Hierarchically structured PCL/CNT nanocomposites with optimized crosslinking for chemiresistive detection of acetic acid

This study reports crosslinked polycaprolactone/carbon nanotube (cPCL/CNT) nanocomposites as chemiresistive sensors for acetic acid. The composites show an exceptionally low percolation threshold (ϕc = 0.002) with conductivity spanning twelve orders of magnitude. Trimethylolpropane triacrylate (TMPTA)-induced crosslinking yields a hierarchical structure characterized by a self-limiting crosslink density with non-monotonic crystallinity, peaking at 45 % for 12.5 wt% TMPTA. The optimized sensor (2.5 wt% TMPTA) exhibits high sensitivity (134 % response/%), excellent linearity (R² = 0.98) across broad analytical range (0.004–0.418 %), and consistent cyclic performance.
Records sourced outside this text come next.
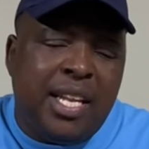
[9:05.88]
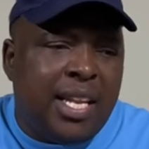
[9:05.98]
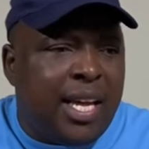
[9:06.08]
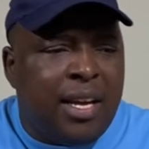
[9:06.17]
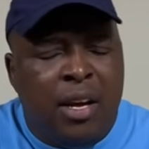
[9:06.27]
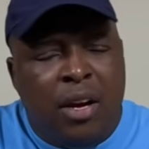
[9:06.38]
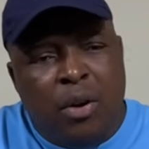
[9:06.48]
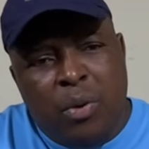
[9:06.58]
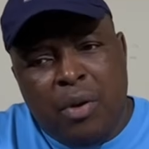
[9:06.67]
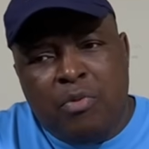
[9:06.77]
like
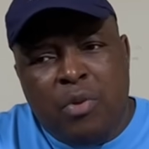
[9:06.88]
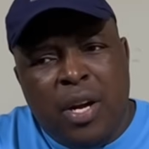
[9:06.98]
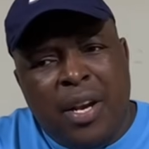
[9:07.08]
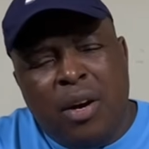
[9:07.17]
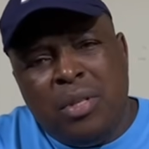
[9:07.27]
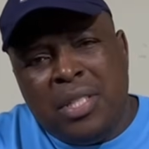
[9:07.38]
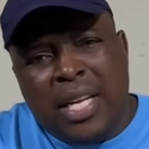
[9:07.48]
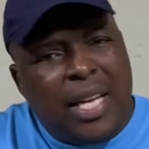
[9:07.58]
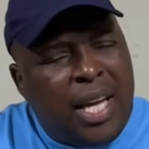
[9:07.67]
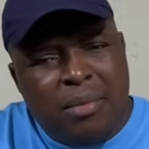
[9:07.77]
we are now
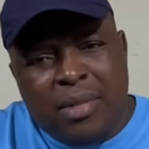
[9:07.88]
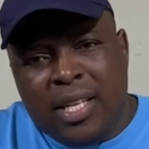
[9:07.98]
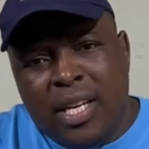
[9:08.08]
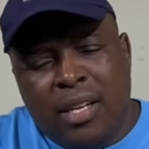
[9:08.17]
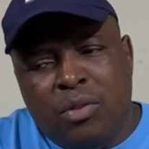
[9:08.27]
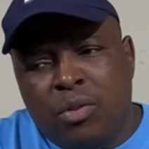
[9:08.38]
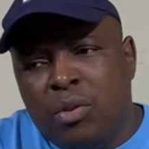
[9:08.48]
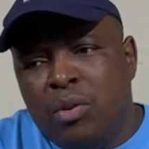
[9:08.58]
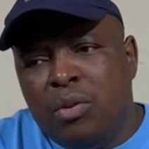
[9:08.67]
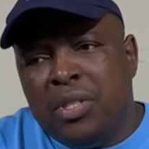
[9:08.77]
10 games in,
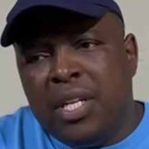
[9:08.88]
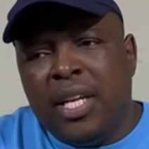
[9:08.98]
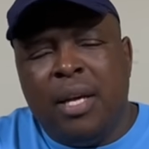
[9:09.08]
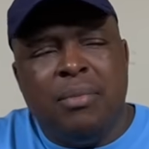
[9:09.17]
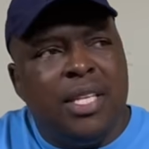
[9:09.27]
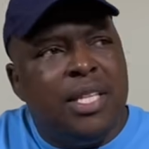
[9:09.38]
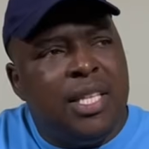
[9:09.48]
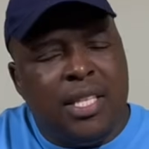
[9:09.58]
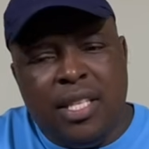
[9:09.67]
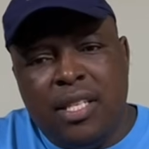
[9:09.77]
so 10 games in
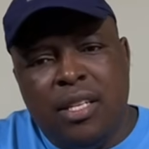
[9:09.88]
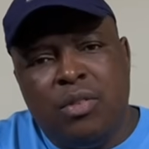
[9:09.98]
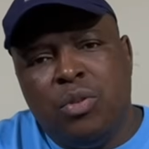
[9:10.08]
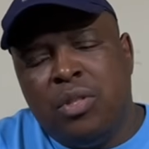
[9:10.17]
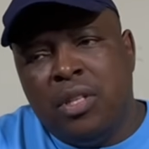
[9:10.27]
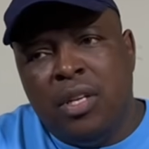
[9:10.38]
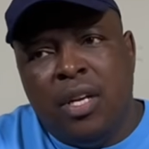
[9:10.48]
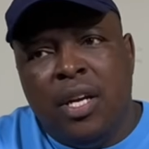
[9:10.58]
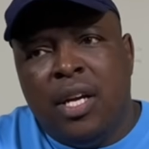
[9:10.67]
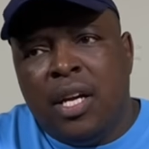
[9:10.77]
the season should
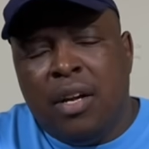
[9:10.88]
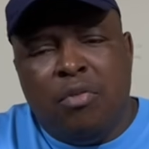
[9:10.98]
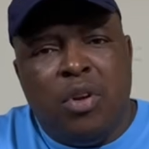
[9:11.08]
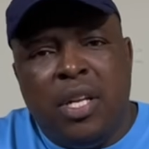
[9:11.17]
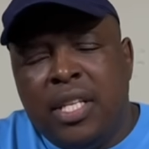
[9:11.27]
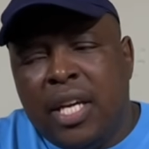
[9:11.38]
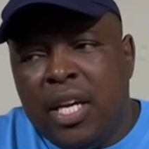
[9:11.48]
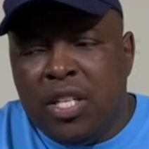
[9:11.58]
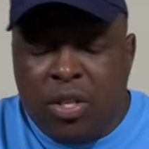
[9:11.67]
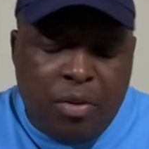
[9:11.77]
give you an
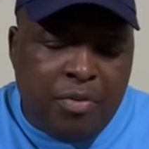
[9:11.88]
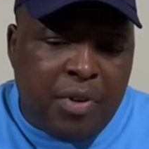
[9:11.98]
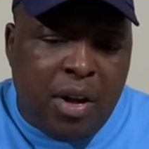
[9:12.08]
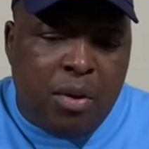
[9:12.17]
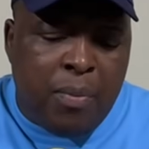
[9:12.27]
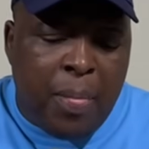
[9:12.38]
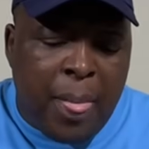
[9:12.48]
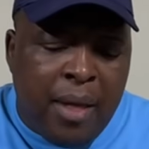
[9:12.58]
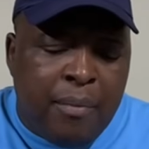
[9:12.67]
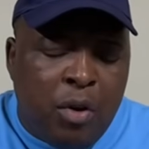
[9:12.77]
indication of
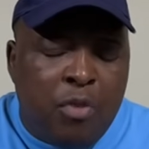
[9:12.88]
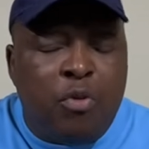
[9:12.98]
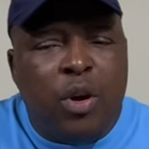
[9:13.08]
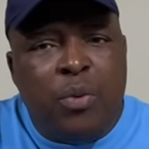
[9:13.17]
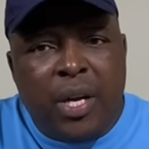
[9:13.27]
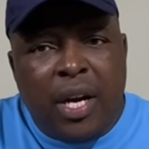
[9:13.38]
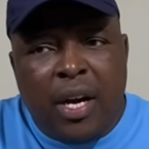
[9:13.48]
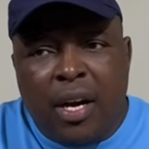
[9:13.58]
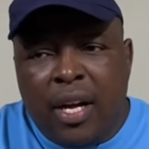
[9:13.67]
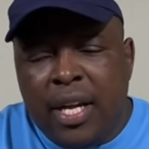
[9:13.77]
where we
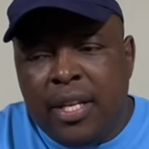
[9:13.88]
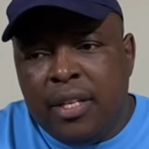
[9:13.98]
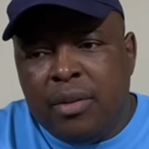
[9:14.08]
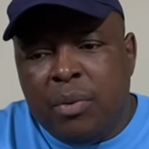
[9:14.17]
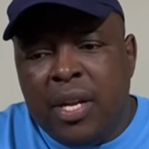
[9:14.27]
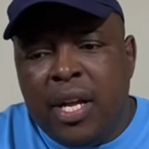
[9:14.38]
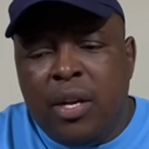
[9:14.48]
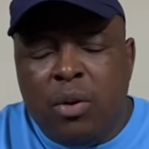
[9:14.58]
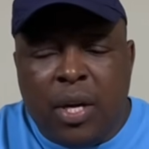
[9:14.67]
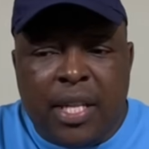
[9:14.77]
are. And when I
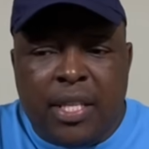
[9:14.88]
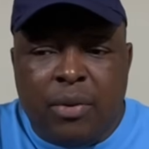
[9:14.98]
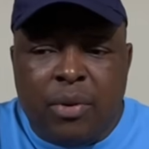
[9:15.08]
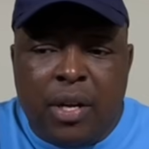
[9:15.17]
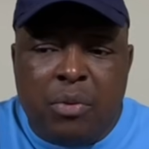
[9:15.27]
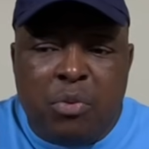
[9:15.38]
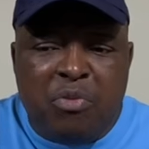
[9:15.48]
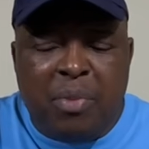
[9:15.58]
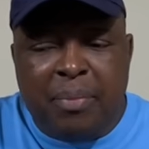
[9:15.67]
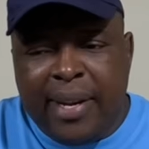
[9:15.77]
look at the way
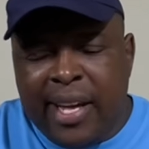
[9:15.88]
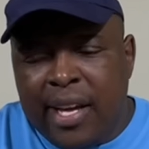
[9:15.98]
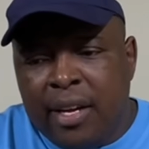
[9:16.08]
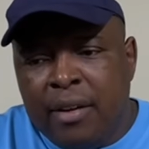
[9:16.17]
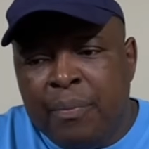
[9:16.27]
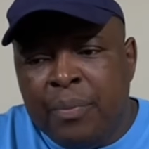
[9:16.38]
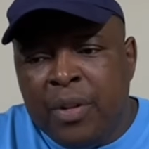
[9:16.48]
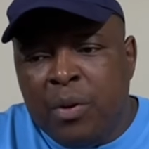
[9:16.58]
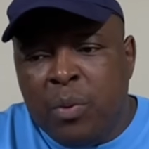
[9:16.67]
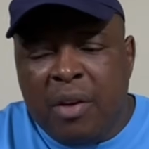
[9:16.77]
we've been playing,
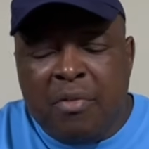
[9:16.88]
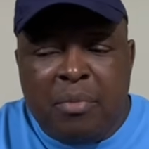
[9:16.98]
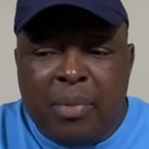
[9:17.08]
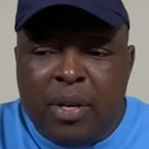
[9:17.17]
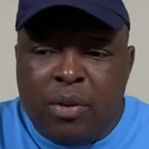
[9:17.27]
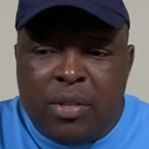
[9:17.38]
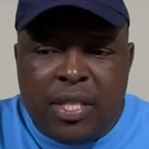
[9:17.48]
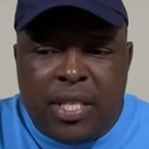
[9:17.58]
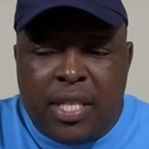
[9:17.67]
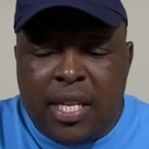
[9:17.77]
we haven't been
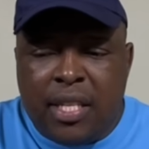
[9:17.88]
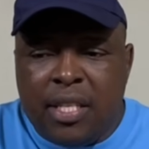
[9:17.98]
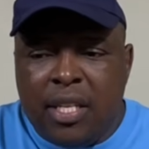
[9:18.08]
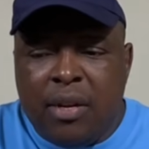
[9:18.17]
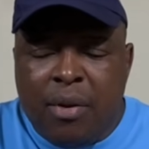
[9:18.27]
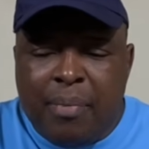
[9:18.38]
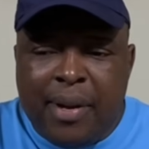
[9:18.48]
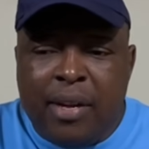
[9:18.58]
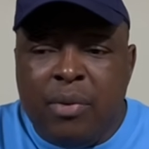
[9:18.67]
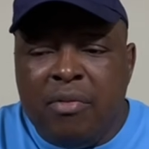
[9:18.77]
consistent in our
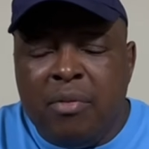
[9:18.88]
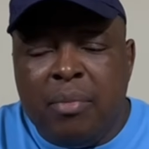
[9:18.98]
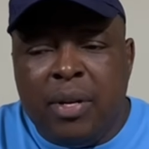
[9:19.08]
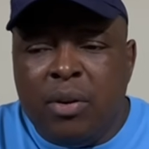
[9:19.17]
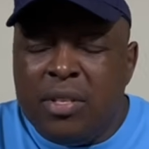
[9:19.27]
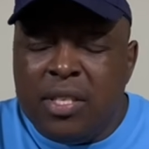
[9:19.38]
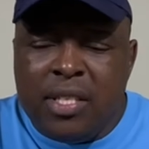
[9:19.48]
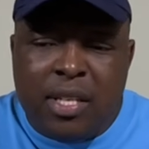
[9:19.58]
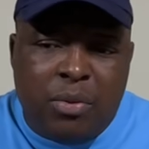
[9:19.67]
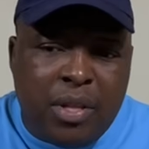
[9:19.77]
play. We haven't been
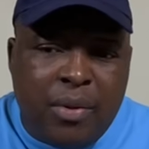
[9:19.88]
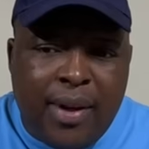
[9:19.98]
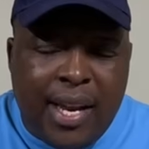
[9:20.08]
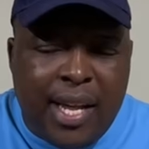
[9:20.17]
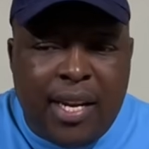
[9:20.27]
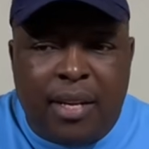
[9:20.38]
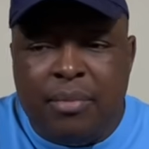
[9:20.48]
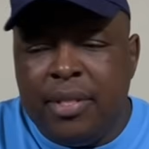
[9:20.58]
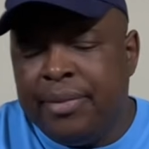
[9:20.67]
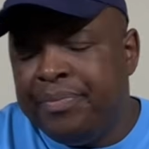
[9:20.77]
consistent with our lineups,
All sensing experiments were performed under ambient conditions (25 ± 2°C, ∼55 % RH), while humidity tolerance was confirmed by varying chamber humidity (45–95 % RH). Sensitivity progressively declined at higher crosslinking densities (>7.5 wt% TMPTA) due to reduced flexibility. The sensing mechanism involves acetic acid absorption disrupting the CNT network, with crosslinking density critically modulating the balance between matrix rigidity and analyte accessibility. Contact angle measurements reveal dramatic wettability transitions upon analyte contact (from 76.9° to 14.7°), highlighting the exceptional selectivity toward acetic acid through H-bonding with PCL carbonyl groups. Importantly, these nanocomposites address the unmet requirements of breath analyzers, maintaining robust performance under varying humidity conditions (45–95 % RH), and thus hold strong potential for industrial monitoring and breath analysis applications.